Harry Bridges sculpture unveiled

US longshore workers, members of the ILWU, today pay tribute to the two union brothers, the ILWU's first martyrs, who were the first to give their lives in the Strike of 1934, with the unveiling of a sculpture of Harry Bridges.

It is the 75th anniversary of the deaths of Richard 'Dickie' Parker and John Miles Knudsen.

To commemorate the event, locals 13, 63, 94 and the Southern California Pensioners Group decided to organize a march and memorial service.

The three mile march will begin at the Harry Bridges Boulevard in Wilmington and conclude with a 12:00 p.m. memorial at the Longshore Memorialin San Pedro.

The highlight of this year's event will be the unveiling of a bronze bust of Harry Bridges, sculpted by the renowned artists Eugene Daub and Rob Firmin of San Pedro and Emeryville, California.

Harry Bridges was the legendary founder of the ILWU, an Australian seafarer who jumped ship in San Francisco in the twenties, joined the waterfront and founded the ILWU after bitter struggle culminating in police firing on workers on July 5, 1934, Bloody Thursday.
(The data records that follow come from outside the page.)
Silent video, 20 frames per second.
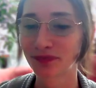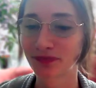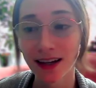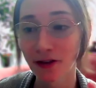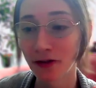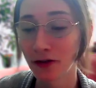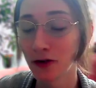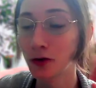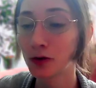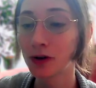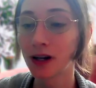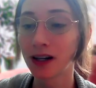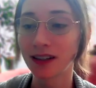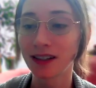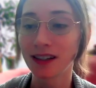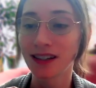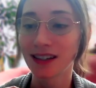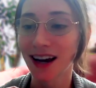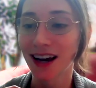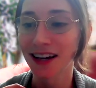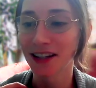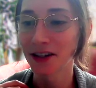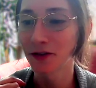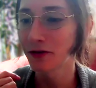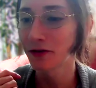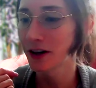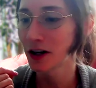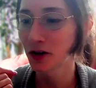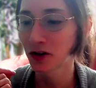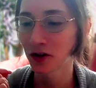If you like these kinds of
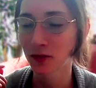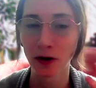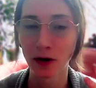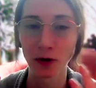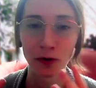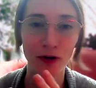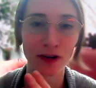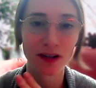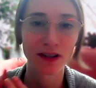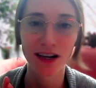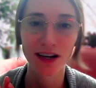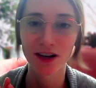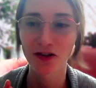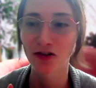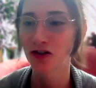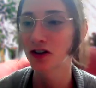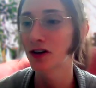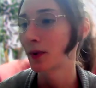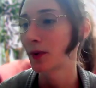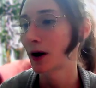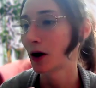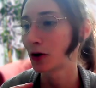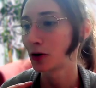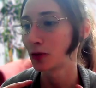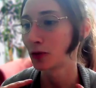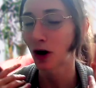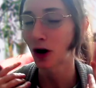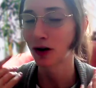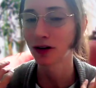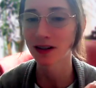videos about organization,
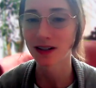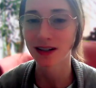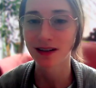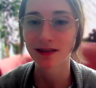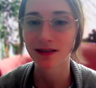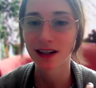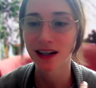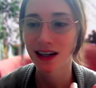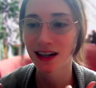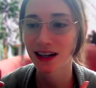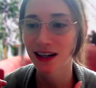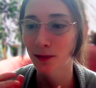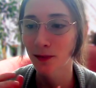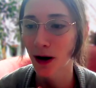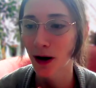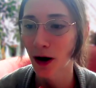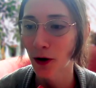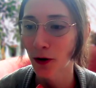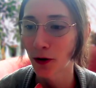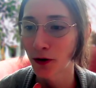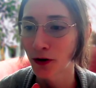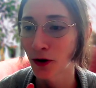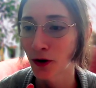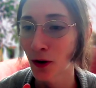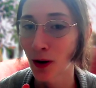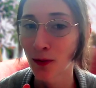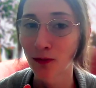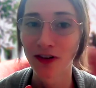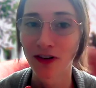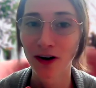about productivity, about,
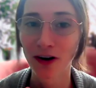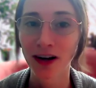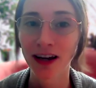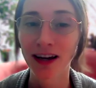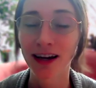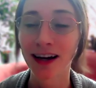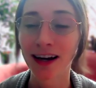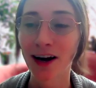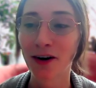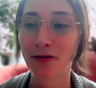I'm very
Dave Schliebs, MUA Victoria Branch deputy secretary, will be representing the union and reporting on the march on his return.

Hundreds of participants are expected to attend the event, which will commemorate the sacrifices made in 1934, and pay tribute to all longshore workers who have lost their lives while working in ILWU ports.

Further celebrations will be held in San Francisco in July.